Secondo ORA! questi elementi alimentano un clima di sfiducia che finisce per rendere l'emigrazione la scelta più naturale.

Più si studia, meno si crede di poter restare

Un altro aspetto evidenziato dall'indagine riguarda il rapporto tra istruzione e fiducia nel territorio.

All'aumentare del livello di studi cresce infatti la convinzione che costruire il proprio futuro in Sicilia sia più difficile. Chi possiede master o dottorati manifesta una propensione maggiore a trasferirsi rispetto a chi ha un titolo di studio inferiore, confermando una dinamica già osservata in altri studi sul fenomeno della cosiddetta "fuga dei cervelli".

 

Le parole dei giovani: "Ti amo, ma svegliati"

Accanto ai dati numerici, il questionario ha raccolto anche centinaia di risposte aperte.
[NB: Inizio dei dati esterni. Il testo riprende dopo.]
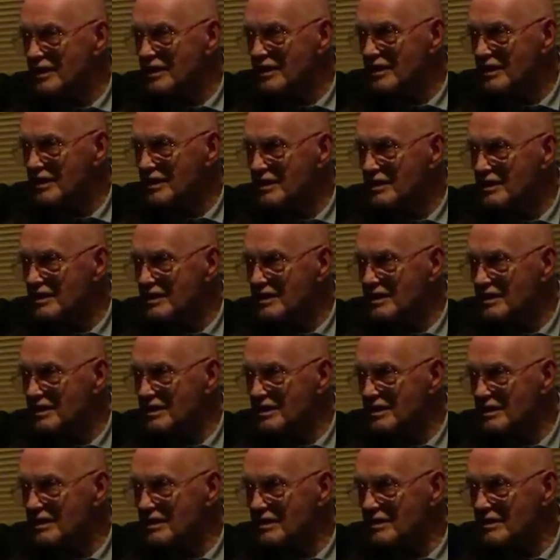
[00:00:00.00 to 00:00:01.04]
And just so
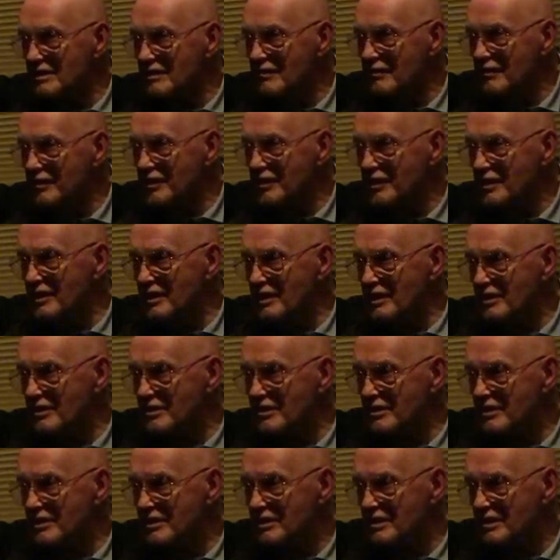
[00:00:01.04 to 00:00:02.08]
people can hear that. So,
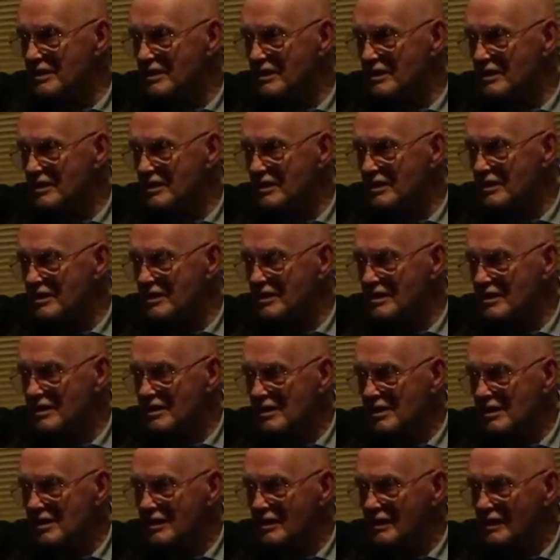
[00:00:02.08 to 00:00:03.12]

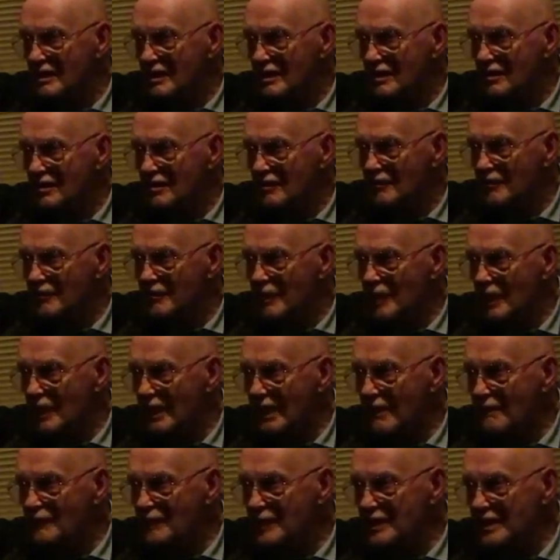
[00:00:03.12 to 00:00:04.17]
well, we're back from that.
Tra le parole rivolte simbolicamente alla Sicilia ricorrono termini come "bellissima", "potenziale", "svegliati", "ti amo" e "mi dispiace", espressioni che raccontano un forte legame con l'Isola ma anche una profonda delusione.

«Tutti a Mazara conosciamo quella scena: d'estate la città si riempie di giovani tornati per le ferie, a settembre si svuota di nuovo», osserva Ivan Formusa, componente dell'assemblea regionale di ORA!. «Questi 1.150 ragazzi ci dicono una cosa precisa: non partono perché non amano la Sicilia, ma perché non credono che qui il merito conti».

 

Le proposte di ORA!

Partendo dai risultati del sondaggio, ORA! Sicilia ha elaborato cinque proposte che saranno illustrate durante l'incontro di Catania. L'obiettivo dichiarato è intervenire sulle cause strutturali dell'emigrazione giovanile, migliorando il collegamento tra formazione e lavoro qualificato e puntando, secondo il movimento politico, a una diversa allocazione delle risorse pubbliche senza prevedere nuova spesa.

Il report sarà accompagnato anche da un'analisi sul costo economico che la continua emigrazione dei giovani produce per la Sicilia, in termini di capitale umano e sviluppo del territorio.